Alisa Flatow, a twenty-year-old Brandeis University honors student was spending her junior year abroad in Israel. In April 1995, she boarded a bus in Jerusalem bound for Gaza. She was killed when a van filled with explosives slammed into it. The attack was carried out by a faction of Islamic Jihad that was reportedly controlled, financed, and directed by the highest levels of Iran’s government. Her father filed suit in U.S. federal court against Iran. Flatow v. Islamic Republic of Iran (1998), and was awarded a total of $20 million in compensatory damages as well as punitive damages. The court noted that expert testimony had “detailed an annual expenditure [by Iran] of approximately $75 million for terrorist activities” and that Iran “is so brazen in its sponsorship of terrorist activities that it carries a line item in its national budget for this purpose.” The court also awarded punitive damages of $225 million, which was the minimum amount the expert had testified was necessary to have a significant deterrent effect.

As well, Cicippio v. Islamic Republic of Iran (1998) involved Joseph Cicippio (comptroller of the American University of Beirut), David Jacobsen (CEO of the medical center there), and Frank Reed (who operated two private schools in Beirut), who were all abducted by Hizballah, an entity the court found was “sponsored, financed, and controlled by Iran.” The three were held under horrific conditions, and the court awarded them a total of $65 million in compensatory damages.

Terry Anderson, chief Middle East correspondent for the Associated Press, was kidnapped in Beirut by Hizballah and held for nearly seven years. In the case of Anderson v. Islamic Republic of Iran (2000), the court again found Iran responsible, and awarded $41.2 million in compensatory damages and $300 million in punitive damages.
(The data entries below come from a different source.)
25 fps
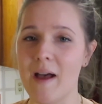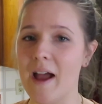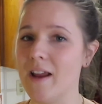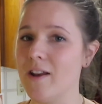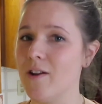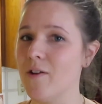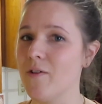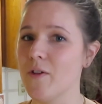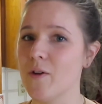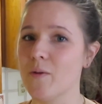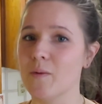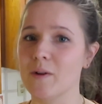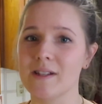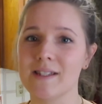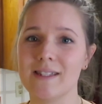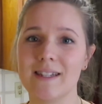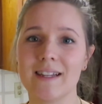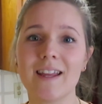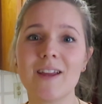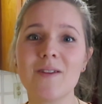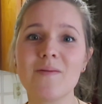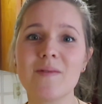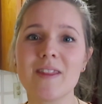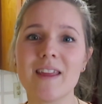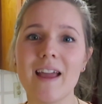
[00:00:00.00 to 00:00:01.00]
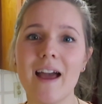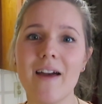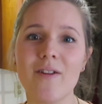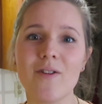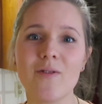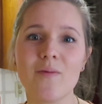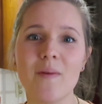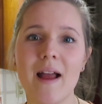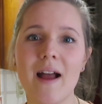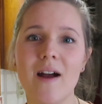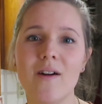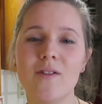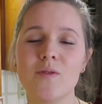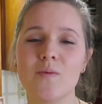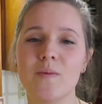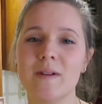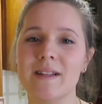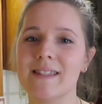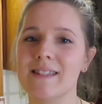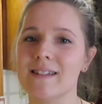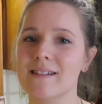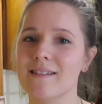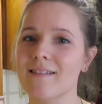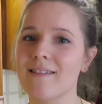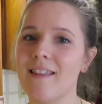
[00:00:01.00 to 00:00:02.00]
I know that we're sticking with Gather Round. We
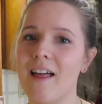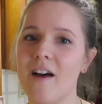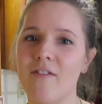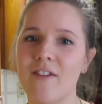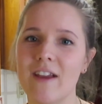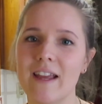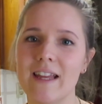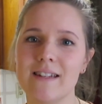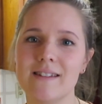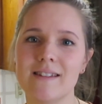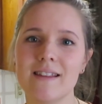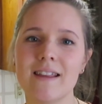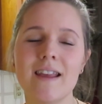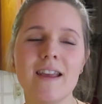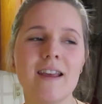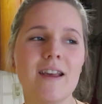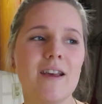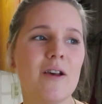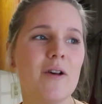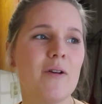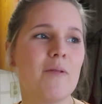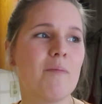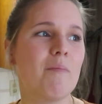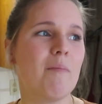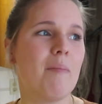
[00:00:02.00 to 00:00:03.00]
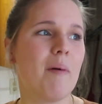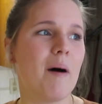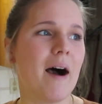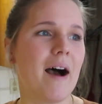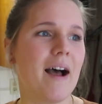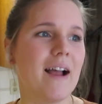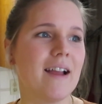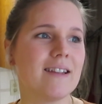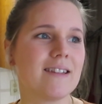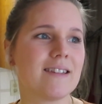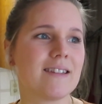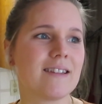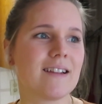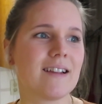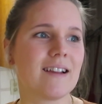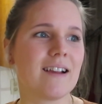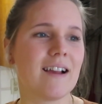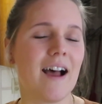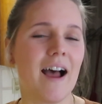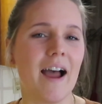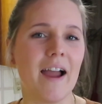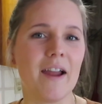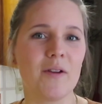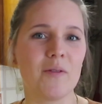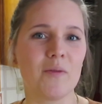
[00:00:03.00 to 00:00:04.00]
still love it, but
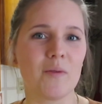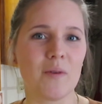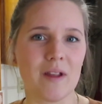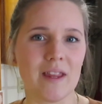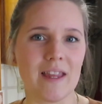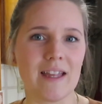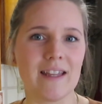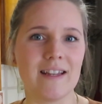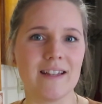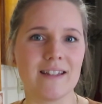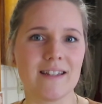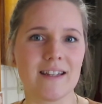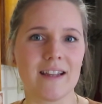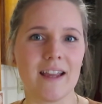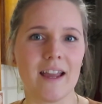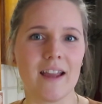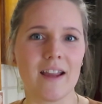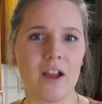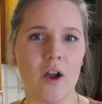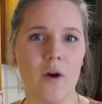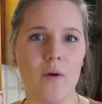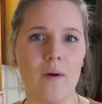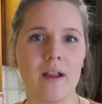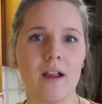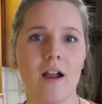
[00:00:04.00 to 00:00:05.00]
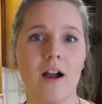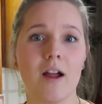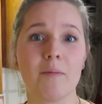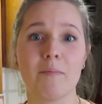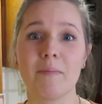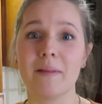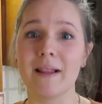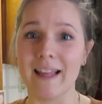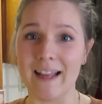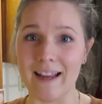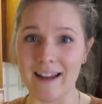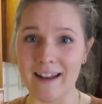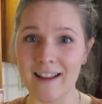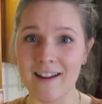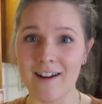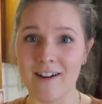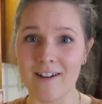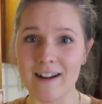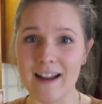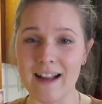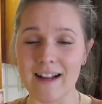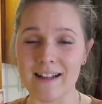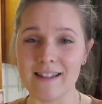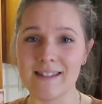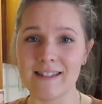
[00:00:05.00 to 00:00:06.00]
I really need to get going on planning
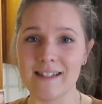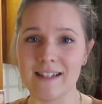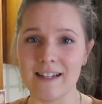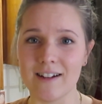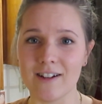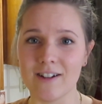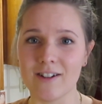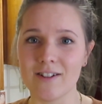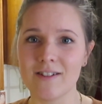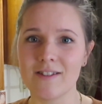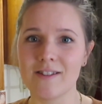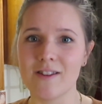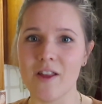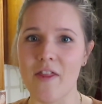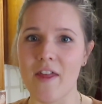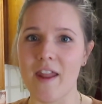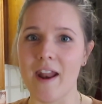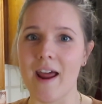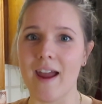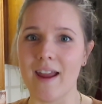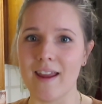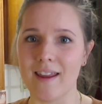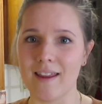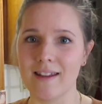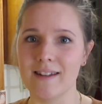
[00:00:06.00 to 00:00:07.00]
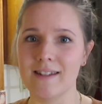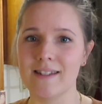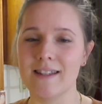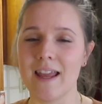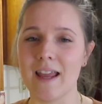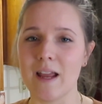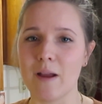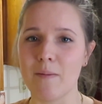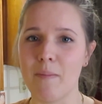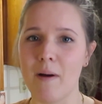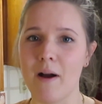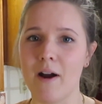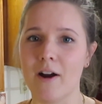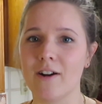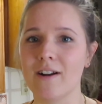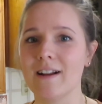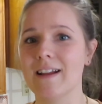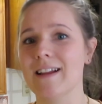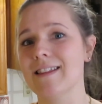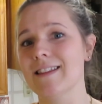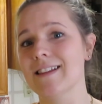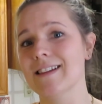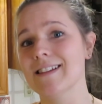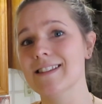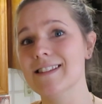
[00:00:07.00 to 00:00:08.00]
our next year so that I can take
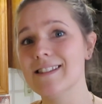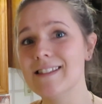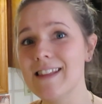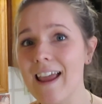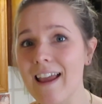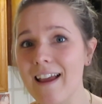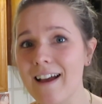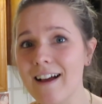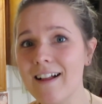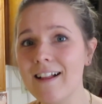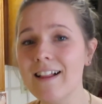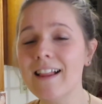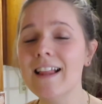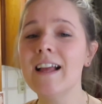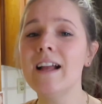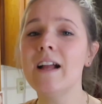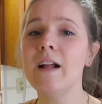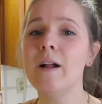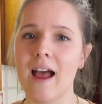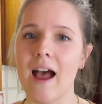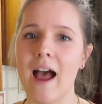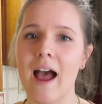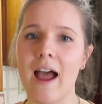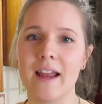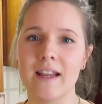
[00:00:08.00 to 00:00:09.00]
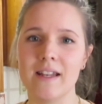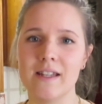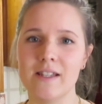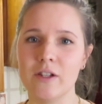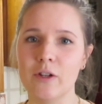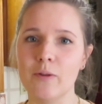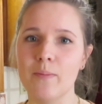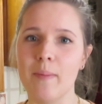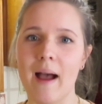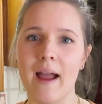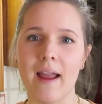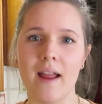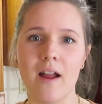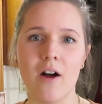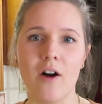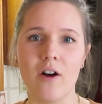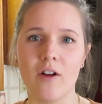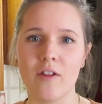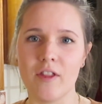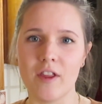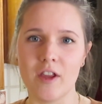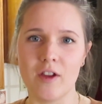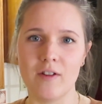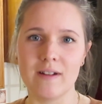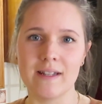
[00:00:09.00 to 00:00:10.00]
part in the sale. I do buy
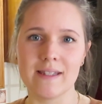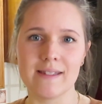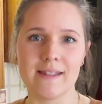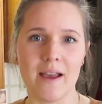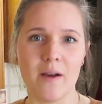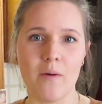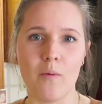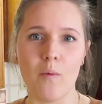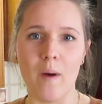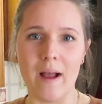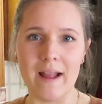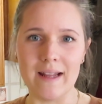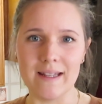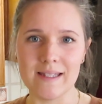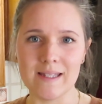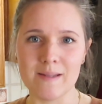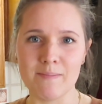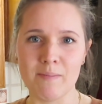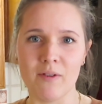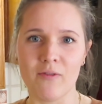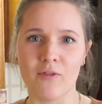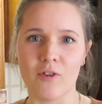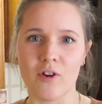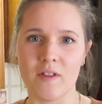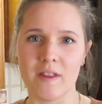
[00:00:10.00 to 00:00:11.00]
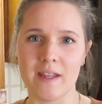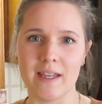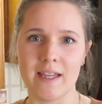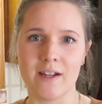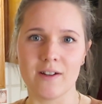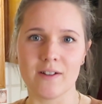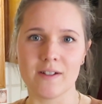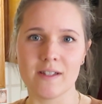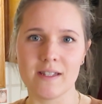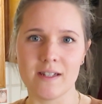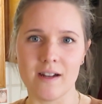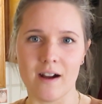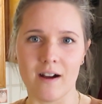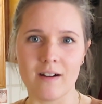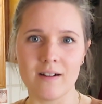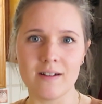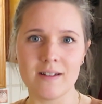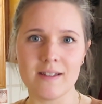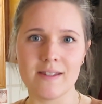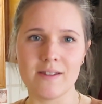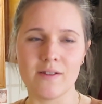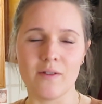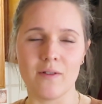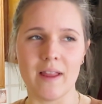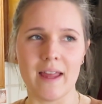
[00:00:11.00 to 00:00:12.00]
all the units at once before the year
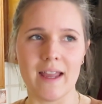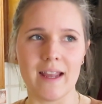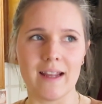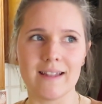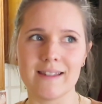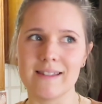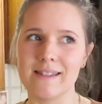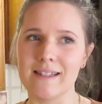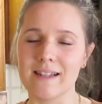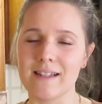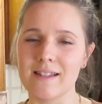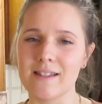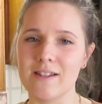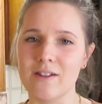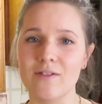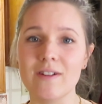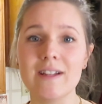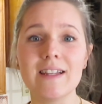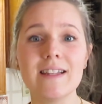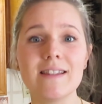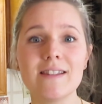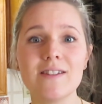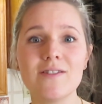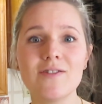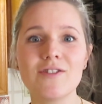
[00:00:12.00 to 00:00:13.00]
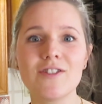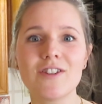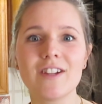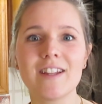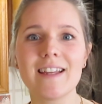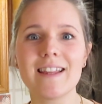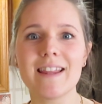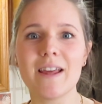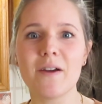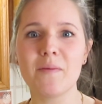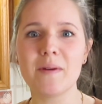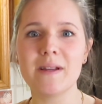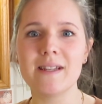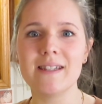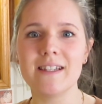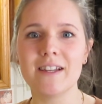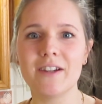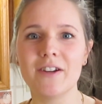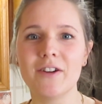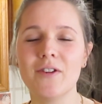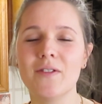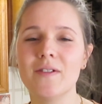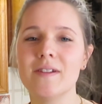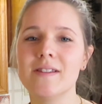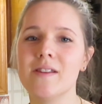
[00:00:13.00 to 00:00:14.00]
starts, so like 6 units usually that we
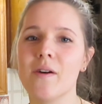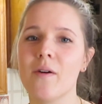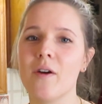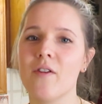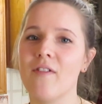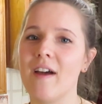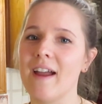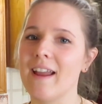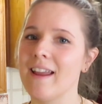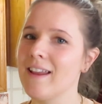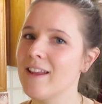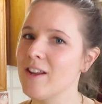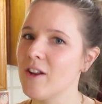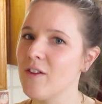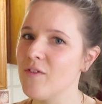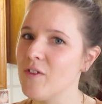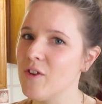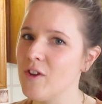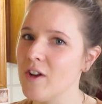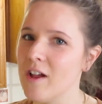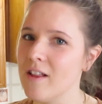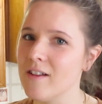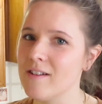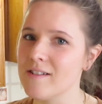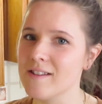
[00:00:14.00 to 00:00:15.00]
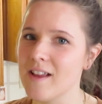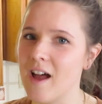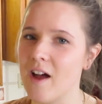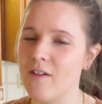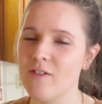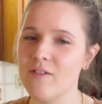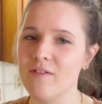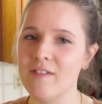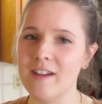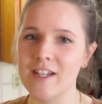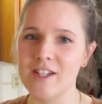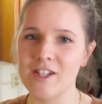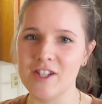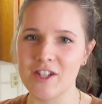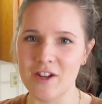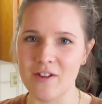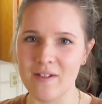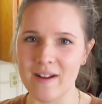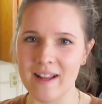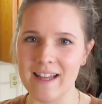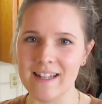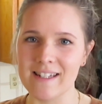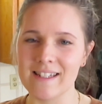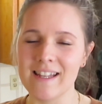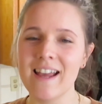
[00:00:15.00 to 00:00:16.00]
do. So if I can get a few dollars off of each
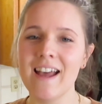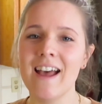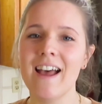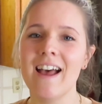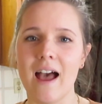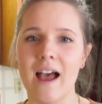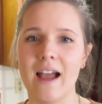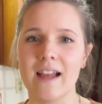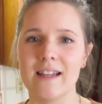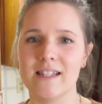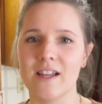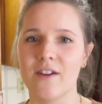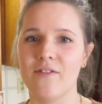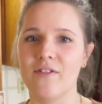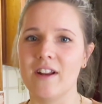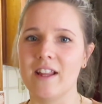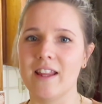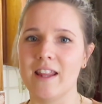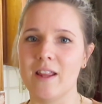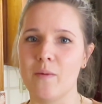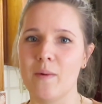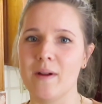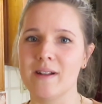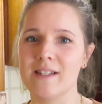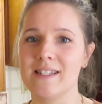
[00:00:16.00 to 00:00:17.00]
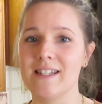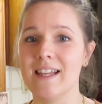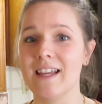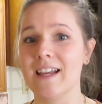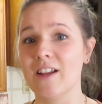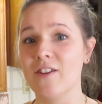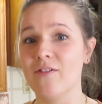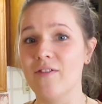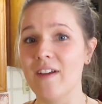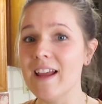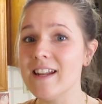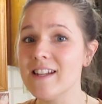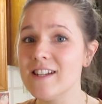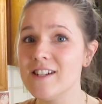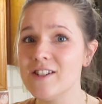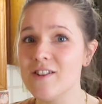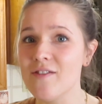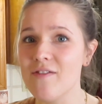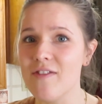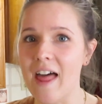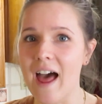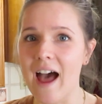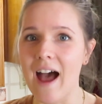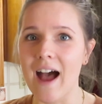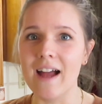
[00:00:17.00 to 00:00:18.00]
unit, I definitely want to take advantage
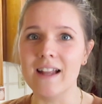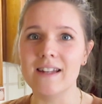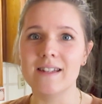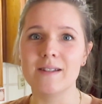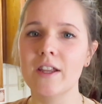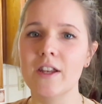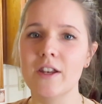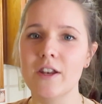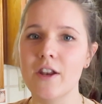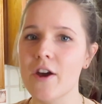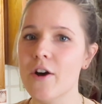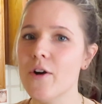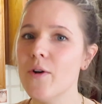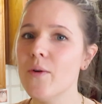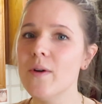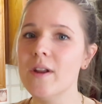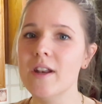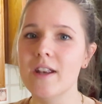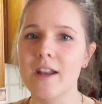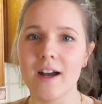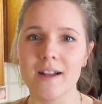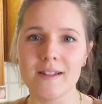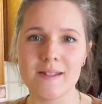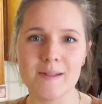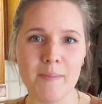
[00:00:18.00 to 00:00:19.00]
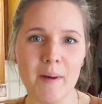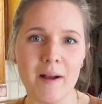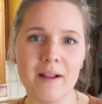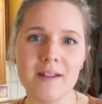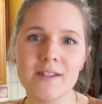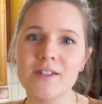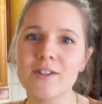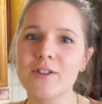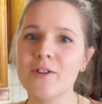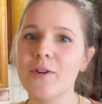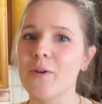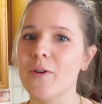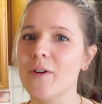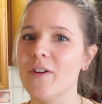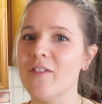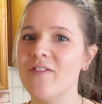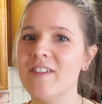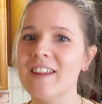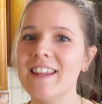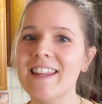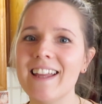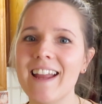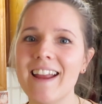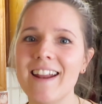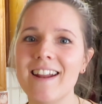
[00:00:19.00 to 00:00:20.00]
of that. No, not sponsored or
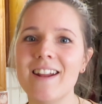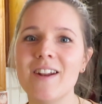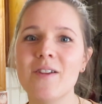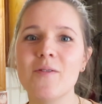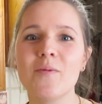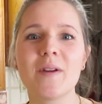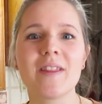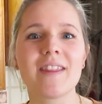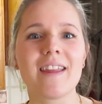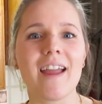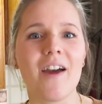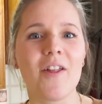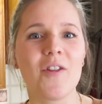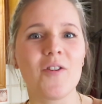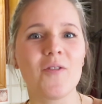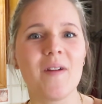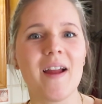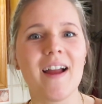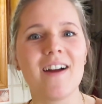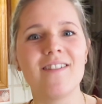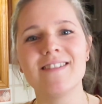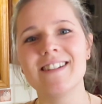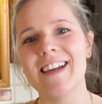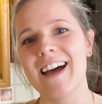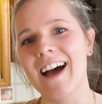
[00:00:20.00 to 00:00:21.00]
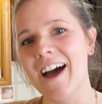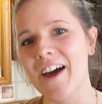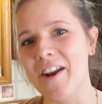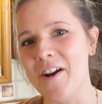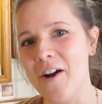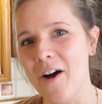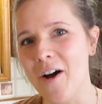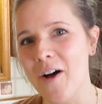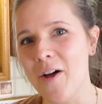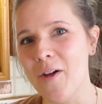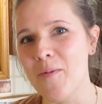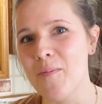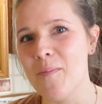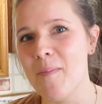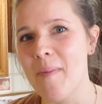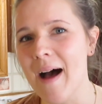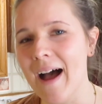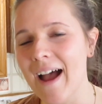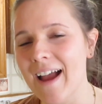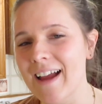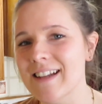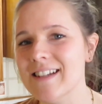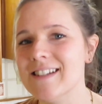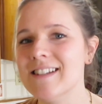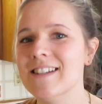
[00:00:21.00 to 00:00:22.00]
affiliated with Gather Round at all,
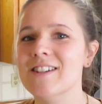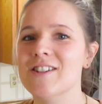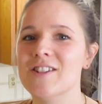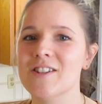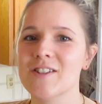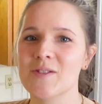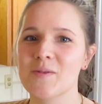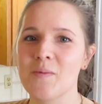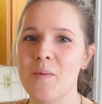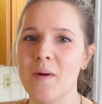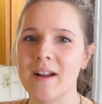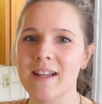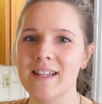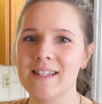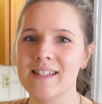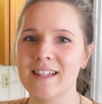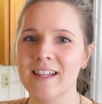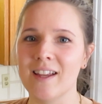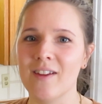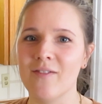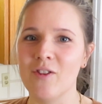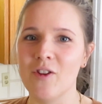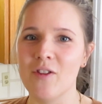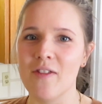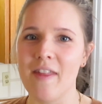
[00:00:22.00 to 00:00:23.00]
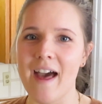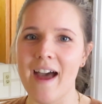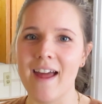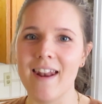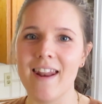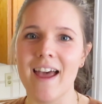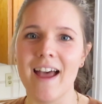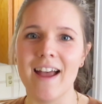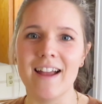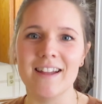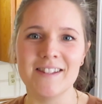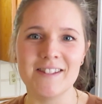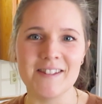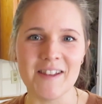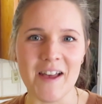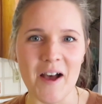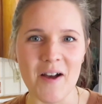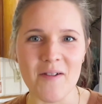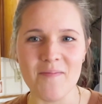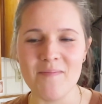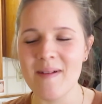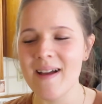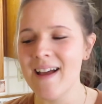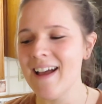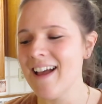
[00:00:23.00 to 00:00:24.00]
but just wanted to give you that heads
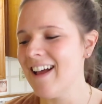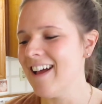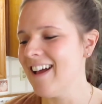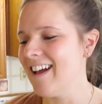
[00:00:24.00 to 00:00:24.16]
up.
Leonard Eisenfeld brought the case of Eisenfeld v. Islamic Republic of Iran (2000) before the court for the death of his son Matthew, a twenty-five-year-old Yale graduate studying at the Jewish Theological Seminary in Israel, and by Arline Duker for the death of her twenty-year-old daughter, Sara, a Barnard College graduate enrolled in a program at the Hebrew University. The two had been on an Israeli bus, when a passenger—acting under directions from a Hamas official funded and trained by Iran—detonated a bomb that destroyed the bus and killed them. The court awarded $22.5 million in compensatory damages and $300 million in punitive damages.

Iran was held legally responsible in many other cases. A total of sixteen cases were decided against Iran by courts in the United States between 1998 and 2004, and awards of compensatory damages totaling some $400 million and punitive damages totaling $3.5 billion were stipulated.

The problem was collecting the judgments. Sixteen years later, no payments were made by Iran for any of the sixteen court judgments against it.

Richman writes, “The president’s actions with respect to the lawsuits won by American victims of Iranian terror, after years of litigation, stand in stark contrast to the resolution of the court cases concerning Libya’s terrorism, including the 1988 Pan Am 103 bombing over Lockerbie, Scotland. When Libya sought to re-establish relations with the United States, Congress and the State Department blocked action until Libya satisfied the terror claims of American citizens against it. Libya paid the U.S. $1.5 billion to resolve those claims. Nothing of the sort accompanied the negotiations with Iran over the nuclear deal, as the administration made concession after concession to obtain it.”

Richman calls the policy of appeasing Iran worse than paying ransom.